Sara ieri è uscita male dal braccio di ferro con la jella, forse l’ingiustizia, i crampi veri o presunti di Kiki Bertens, il blocco mentale che le impedisce di servire, l’ironia pesante, crudele dei social. Voleva questa vittoria, dopo tre anni di calvario, di silenzi rabbiosi, di fame di vendetta – e se l’era anche meritata. Ma quando le è scivolata di mano ha reagito male, ha buttato fiele, sparando un «vaffanculo» da contralto in faccia al nero della delusione, alle lacrime di dolore che sulla faccia di Kiki si mescolavano al sorriso. «L’ho vista al ristorante, stava benissimo – ha sibilato – Non mi piace quando mi prendono in giro».

Anche Martina poteva perderlo, il filo della partita, il senso di stare in campo: quando hanno provato a truffarle il finale, a rubarle il punto che la portava al match point sul 5-3 del terzo set. Una palla fuori di un palmo, così chiaramente out che Martina non si era nemmeno spesa a colpirla: macché.

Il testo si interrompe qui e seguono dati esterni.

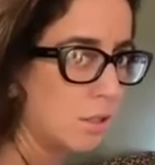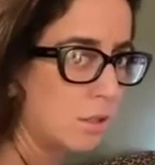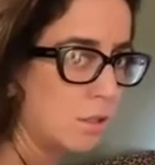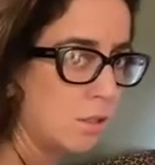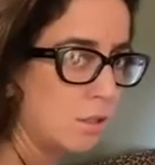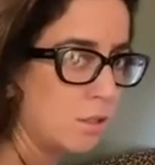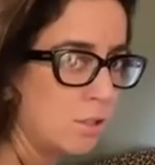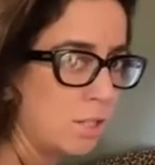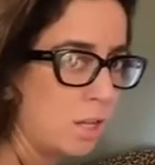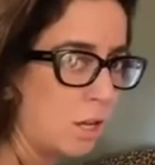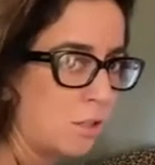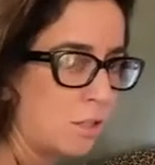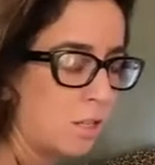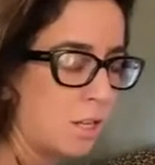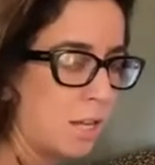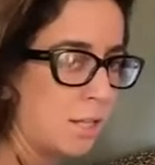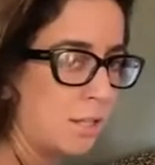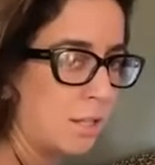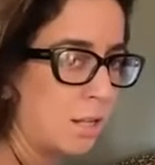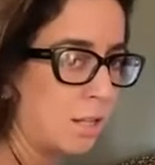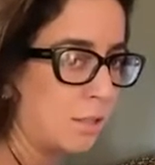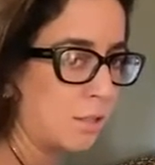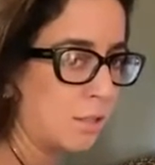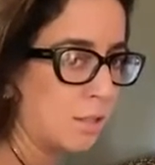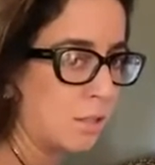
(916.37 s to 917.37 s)
Do you see how
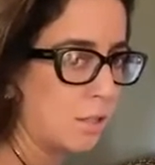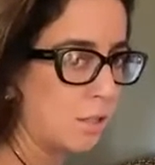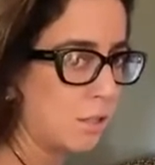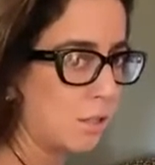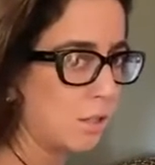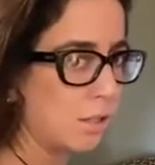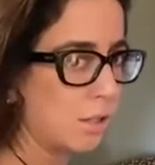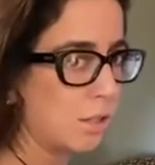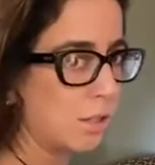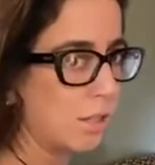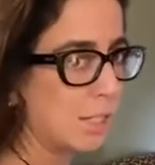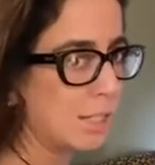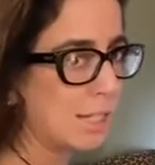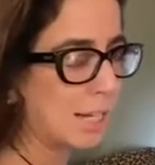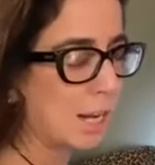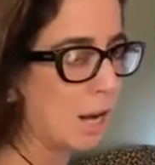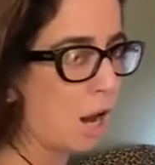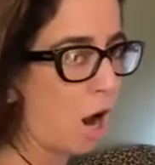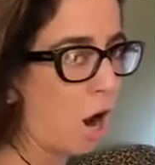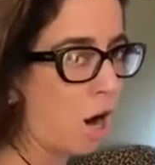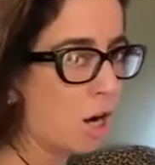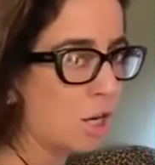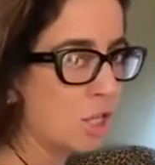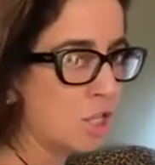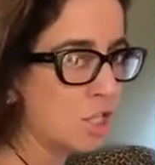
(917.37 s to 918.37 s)
it's like an
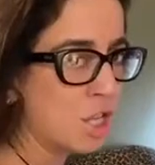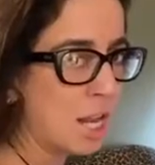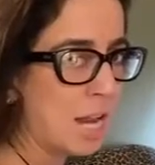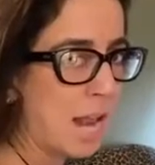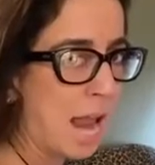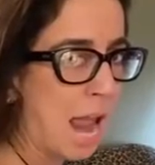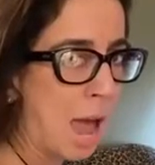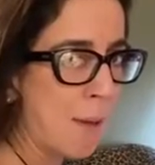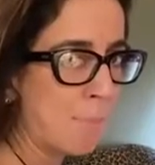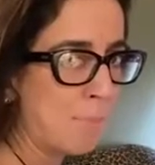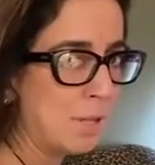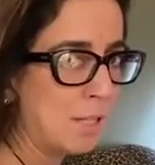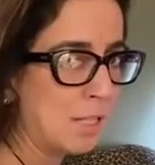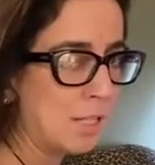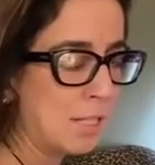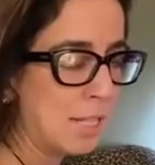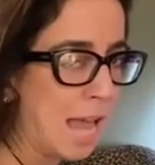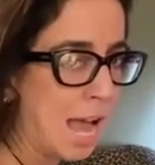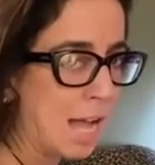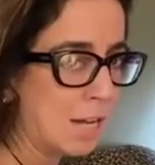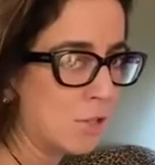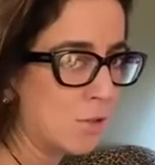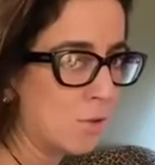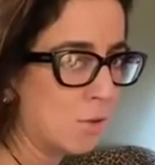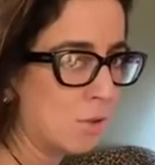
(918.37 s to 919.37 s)
arch that happens
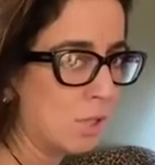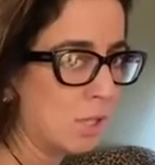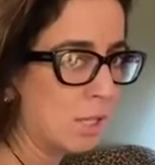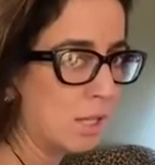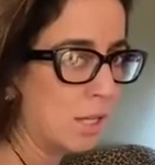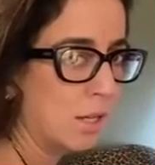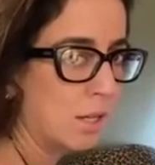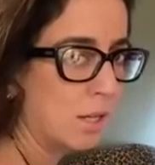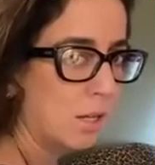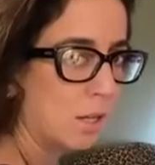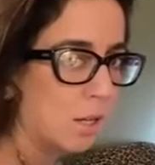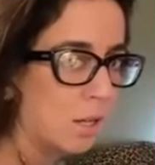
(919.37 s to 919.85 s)
naturally?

La faccia di gomma della giudice di sedia Marijana Veljovic le diceva no, carina, guarda che ti sbagli. Le ripeteva, magari senza rendersene conto (nel calcio un tempo si chiamava: sudditanza psicologica) che dall’altra parte della rete – impaurito, ma pieno di sponsor – ci stava il futuro del tennis. Mica una parentesi provinciale come lei.

Un po’ si è ribellata mademoiselle Trevisan: ha protestato, si è disperata, ha guardato negli occhi la bugia. Poi si è voltata, uno scatto netto delle spalle, un colpo di spugna alla rabbia. «Quando mi hanno fatto il furto non l’ho presa bene, perché era proprio fuori, non era nemmeno vicina. Ma al cambio di campo mi sono detta che sono cose che capitano. Poi lei ha messo quattro prime nel game del 5-5, e da lì sono riuscita a resettare e andare avanti». A tenere duro, a guardare in faccia la baby Coco che nemmeno con l’aiutino riusciva a vincerla la partita, anzi la buttava, due doppi falli e un diritto sulle tribune.

Con gli inciampi della vita ci hanno combattuto tutte e due, Sara e Martina; in modi diversi, in tempi diversi, arrivando da storie diverse. La differenza, almeno ieri, l’ha fatta il senso della battaglia: una lottava contro il mondo. L’altra, semplicemente, per se stessa.